Over time, I came to understand the reason for this. Yes, if you are only talking about bass below 30Hz then what you need from an amp is power, giving transistor amps an edge. If you are talking about playing music below middle C then most transistor amps sound thin in the lower midrange and upper bass. This robs a system of the ability to sound lifelike. This is an area where the PureAudio ONE simply defies everything I had come to know about amplification. It is a transistor amp that outperforms great tube amps at their own game.

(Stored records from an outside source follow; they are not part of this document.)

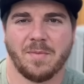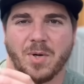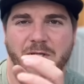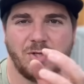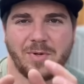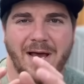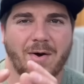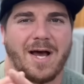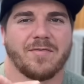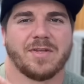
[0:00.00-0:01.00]
But you now
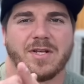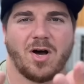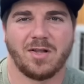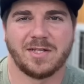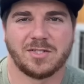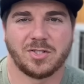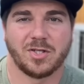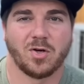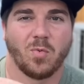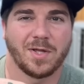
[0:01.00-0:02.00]
have the knowledge to
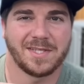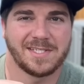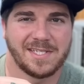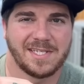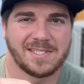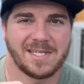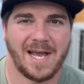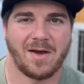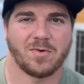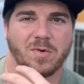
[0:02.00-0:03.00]
know what this is,
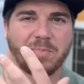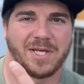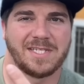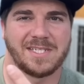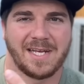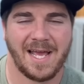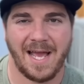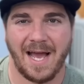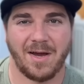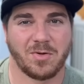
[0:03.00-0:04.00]
how to replace
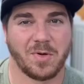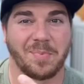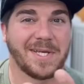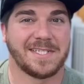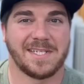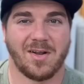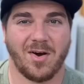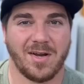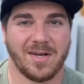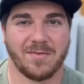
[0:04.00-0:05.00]
it
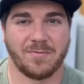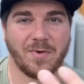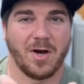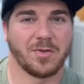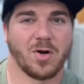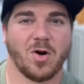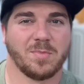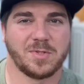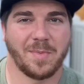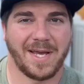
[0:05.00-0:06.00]
on other
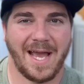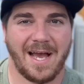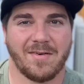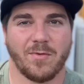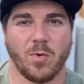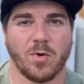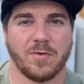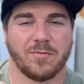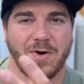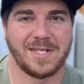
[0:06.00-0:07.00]
homes you might have or
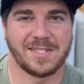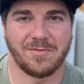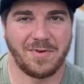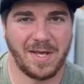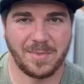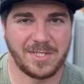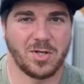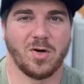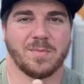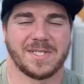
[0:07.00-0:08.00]
friends and family's
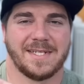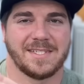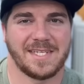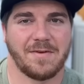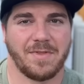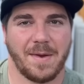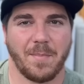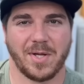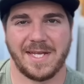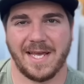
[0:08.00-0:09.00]
homes, and save them
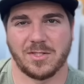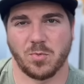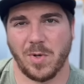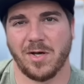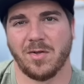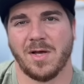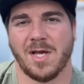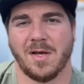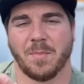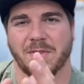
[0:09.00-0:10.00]
money as well.
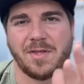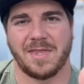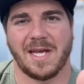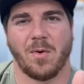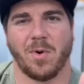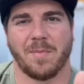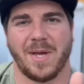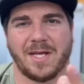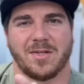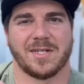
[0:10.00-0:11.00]
But the thing I want to
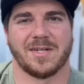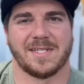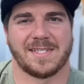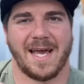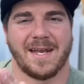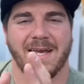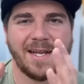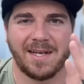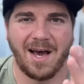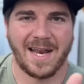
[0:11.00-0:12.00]
make clear is that
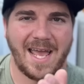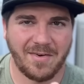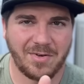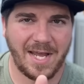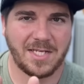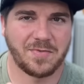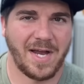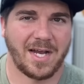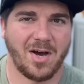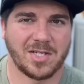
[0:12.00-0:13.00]
not every
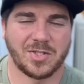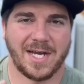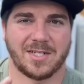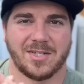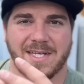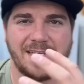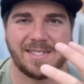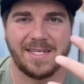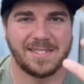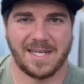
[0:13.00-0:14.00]
HVAC contractor is
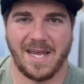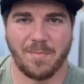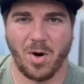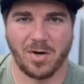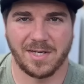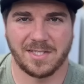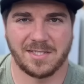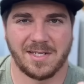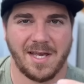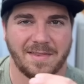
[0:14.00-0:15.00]
a scam
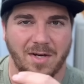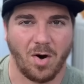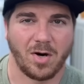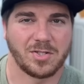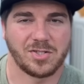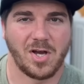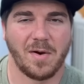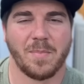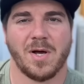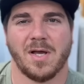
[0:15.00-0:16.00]
artist. There are
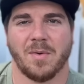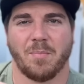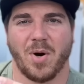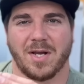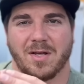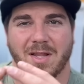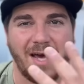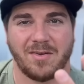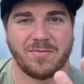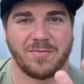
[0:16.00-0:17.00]
some, but a
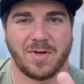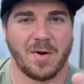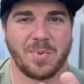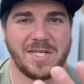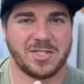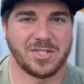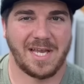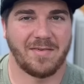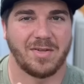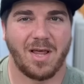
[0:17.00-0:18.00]
lot of companies just
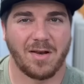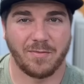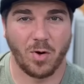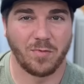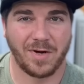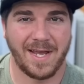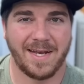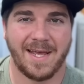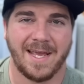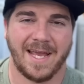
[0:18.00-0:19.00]
have a lot of
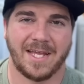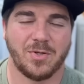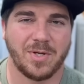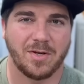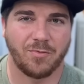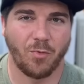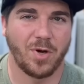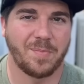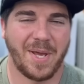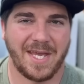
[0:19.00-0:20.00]
overhead, and you can
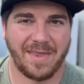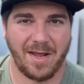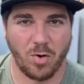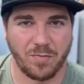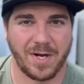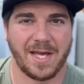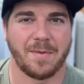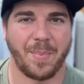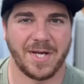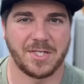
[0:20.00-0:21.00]
avoid paying that
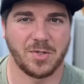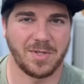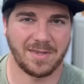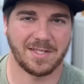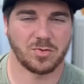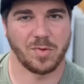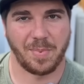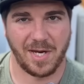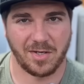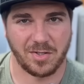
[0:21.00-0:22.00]
overhead by doing this
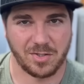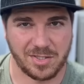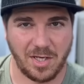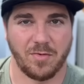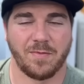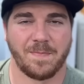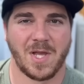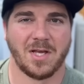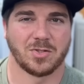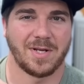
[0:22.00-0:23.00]
repair yourself.
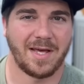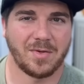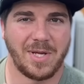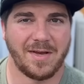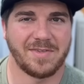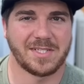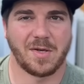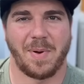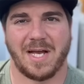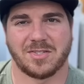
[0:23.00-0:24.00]
So now that we have this
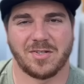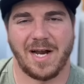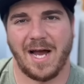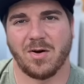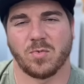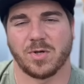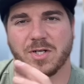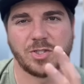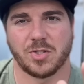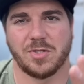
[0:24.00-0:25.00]
capacitor out, we're going
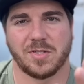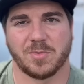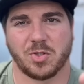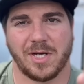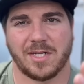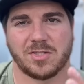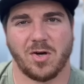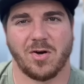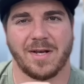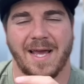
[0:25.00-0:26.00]
to show you some tricks
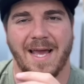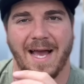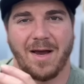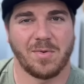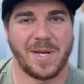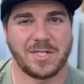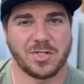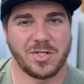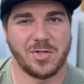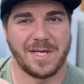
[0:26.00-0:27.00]
on how to make
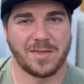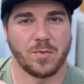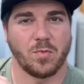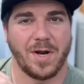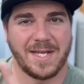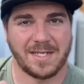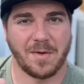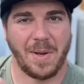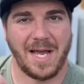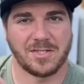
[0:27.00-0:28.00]
sure you get the right
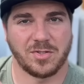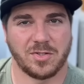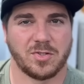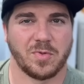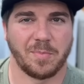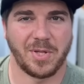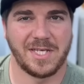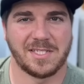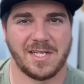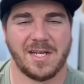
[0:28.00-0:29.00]
capacitor to
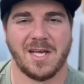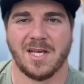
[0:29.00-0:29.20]
replace it.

If you are looking for really fast, tight bass with powerful slam this amp is not for you. The bass from the ONE is about timbre and harmonics. It’s about hearing the air and space around and within the bass instruments. It’s about hearing the power and reverberation of an electric bass. If you can’t tell, I really like the bass with the ONE in my system.

Soundstage

I used to say the soundstage isn’t that important to me. About five years ago I was visiting with Jim Smith, and I shared that with Jim. He said well it wasn’t his either but if you got everything else right, he sure enjoyed a great soundstage. Well, I have to admit so do I. I just don’t like a soundstage that distracts from listening to the performance. With the PureAudio ONE, there was no sense of instruments or vocals sounding disembodied instead of being grounded in the recording space.

Comparisons

When I put the PureAudio ONE in my system it replaced the Pass Labs XA30.8. When I took ONE out for the first time, I put in the fabulous First Watt SIT3. The pure Class A XA30.8 is faster, more immediate, and has tighter, faster bass than the ONE. It is also more transparent.

By comparison, the SIT3 has more tonal color than any amp that I have ever heard. It also brings incredible pace and timing to my system, but the ONE is only a hair behind, and the ONE let me hear the rhythm and musical flow better.

Simply put though, the PureAudio ONE reproduces performances in a much more interesting way that envelops me in the music. It also has the most correct lower midrange and mid-bass that I have ever heard in my system. It elevates the realism of most performances beyond what I have heard in my home before.

Complaints

Well, I don’t have any complaints that deal with the sound. I do so wish, however, that balance controls had not gone out of fashion. I have TMJ and on days when it is really bad, I could use a balance control.

Another complaint is the volume control; it is a little hard for me to get the volume just right with the remote control. It’s right on the borderline, and just slightly a problem.

Wrapping Things Up

If I had to choose one sentence to describe this amp, it would be, “With the PureAudio One, my system enveloped me in the performance more than I had ever experienced before and by a significant margin.”

The performances were just as evocative whether I was listening to jazz, rock, classical, or solo piano. I particularly enjoyed the way it took me to the venue and that on certain recordings I was able to transcend the sense that I was listening to recorded music.

I could not imagine giving a piece of audio gear a higher recommendation. I would feel the same if it cost $50,000, but luckily it costs only $10,000.

Note: Read Part One of this review here.


3 thoughts on “PureAudio ONE Integrated Amplifier Review: Part 2”

  1. Pure Audio just come out with much improved version of this Integrated amp, called the ONE.2 version now. Could you do a review on this improved version ? Thank You

    1. (Becky responding for Jack) The founder and chief engineer of the company recently passed away. Right now there is no one to contact. The plan had been that I would have my ONE updated to the latest model. His death was a loss to the audio community.